* Mark Harig 49FFD174.1000804@aim.com Wrote on Tue, 05 May 2009 01:41:08 -0400:
| Steven E. Harris wrote: |> Sorry, I wasn't clear. What I meant regarding CLISP is that if I |> start up its REPL from a shell, just running CLISP bare outside of |> SLIME, *standard-output* does appear in the CLISP REPL. When I run |> SLIME over CLISP, *standard-output* does /not/ get echoed to SLIME's |> REPL. The only way to see *standard-output* is to visit the |> *inferior-lisp* buffer. | | I see the behavior that you describe in my configuration, too. I | added the following line to ~/.swank.lisp to restore the earlier | behavior: | | (setq SWANK:*GLOBALLY-REDIRECT-IO*' t)
I think the idea behind Helmut's silence on this question is that he wants to encourage the use of GLOBALLY-REDIRECT-IO T instead of fixing the issues in design. This is not a good idea when you want to decouple the lisp from emacs.
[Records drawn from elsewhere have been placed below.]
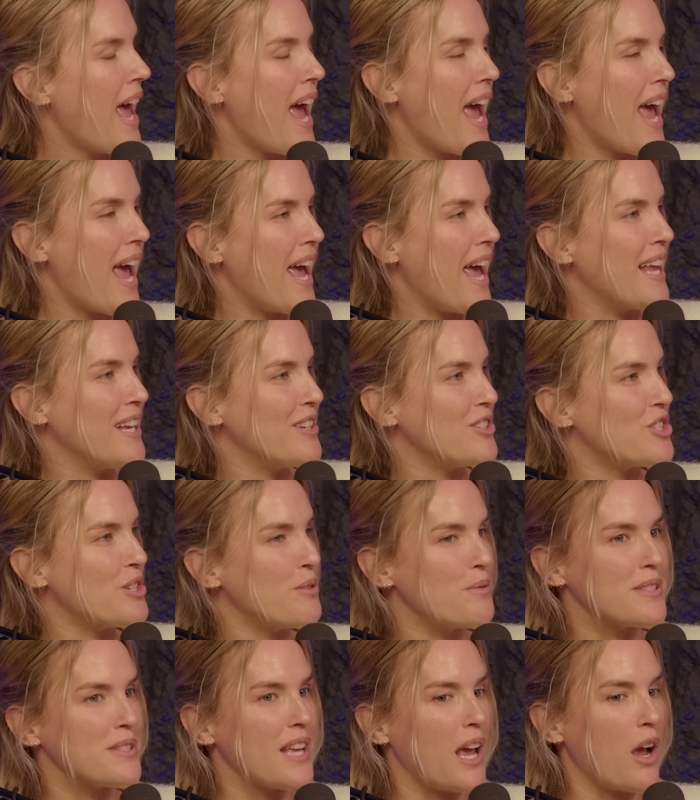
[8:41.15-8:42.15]
And
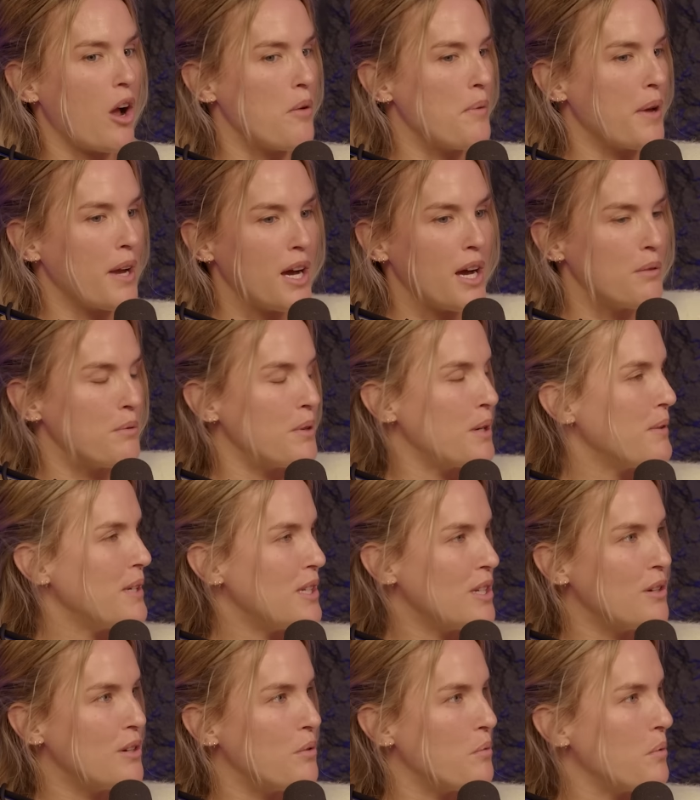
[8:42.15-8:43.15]
she was like, "Oh my god, what do we
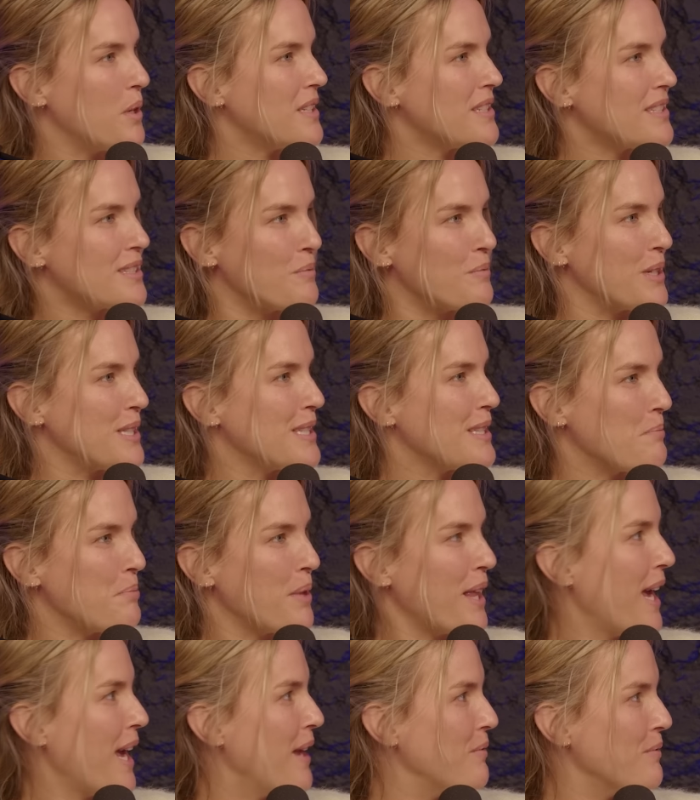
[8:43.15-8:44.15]
do? What's what's the
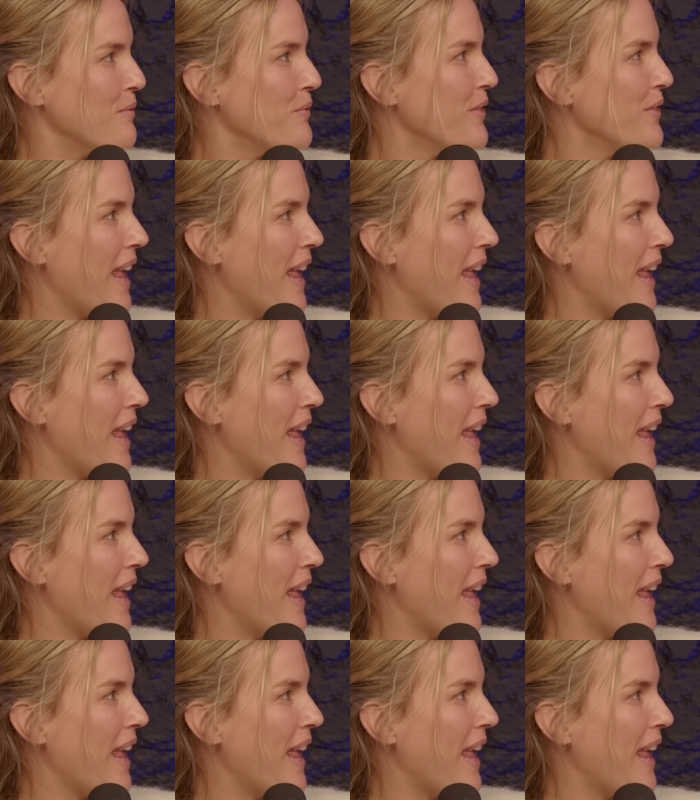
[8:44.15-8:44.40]
plan?"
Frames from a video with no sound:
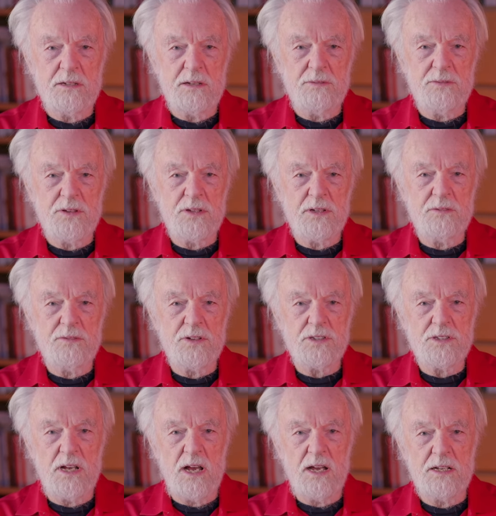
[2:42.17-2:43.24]
of the
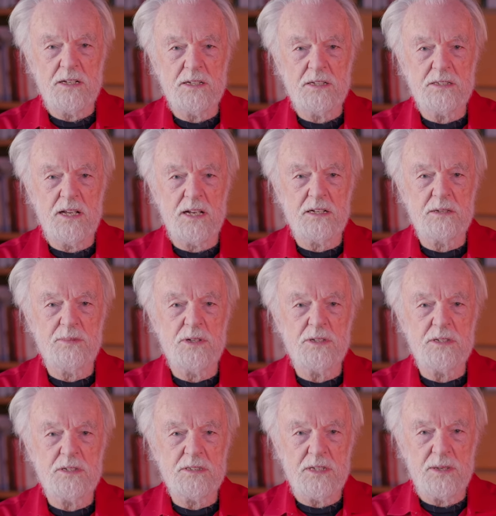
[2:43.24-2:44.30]
Versailles
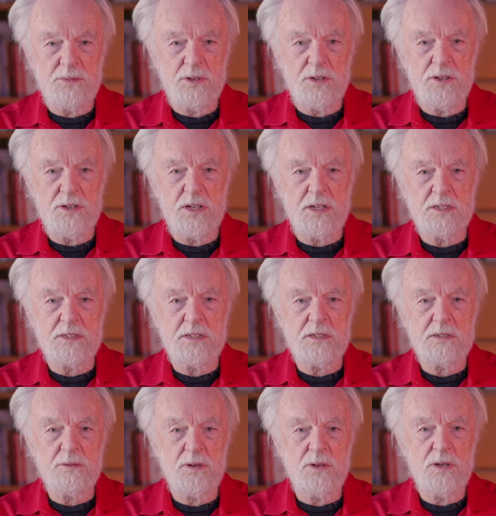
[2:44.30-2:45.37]
settlement and some of the things
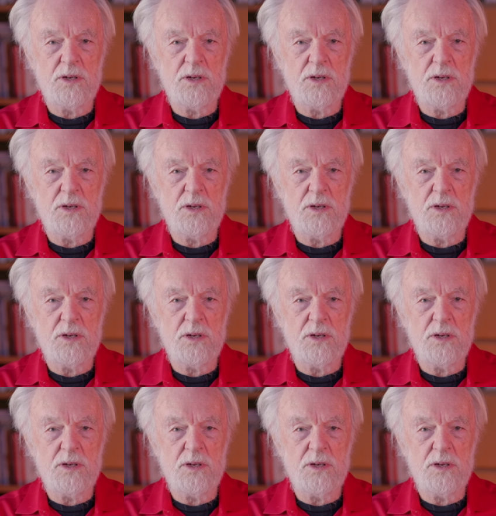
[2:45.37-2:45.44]
that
Also there are bugs in the implementation: if you drop your connection slime and your current lisp image will become unusable with SLIME. To reproduce:
1. M-x slime-disconnect 2. M-x slime (or however you started it) Emacs asks: Create an additional *inferior-lisp*? (y or n) Answer `n'
You are dropped into the debugger with the following error.
'---- | Streams already redirected. | | Restart actions (select using :continue): | 0: retry assertion. | 1: Return to Top Level (an "abort" restart). | `----
The problem is that an ASSERT fails in SWANK::INIT-GLOBAL-STREAM-REDIRECTION.
<rant>
Earlier I have noticed on this list (and mentioned) the problems with the SWANK Emacs<->Lisp implementation especially with CMUCL in the face of errors.
After 4-5 years of development on slime, these issues have still not been fixed. A robust minimally-intrusive interaction between ephemeral emacsen and a long lived lisp is still not there.
Instead SLIME's implementation of the network and interaction has gotten more and more complicated and harder to work around. Debugging timing bugs which cause connections to be dropped are my latest example.
This growth in complexity contrasts sharply with Helmut's arguments in removing of basic functionality in elisp (such as control over filename completion, say), or not binding *read-eval* to NIL when READing the ChangeLog file. Helmut's arguments are that these complicate slime and make it harder to maintain.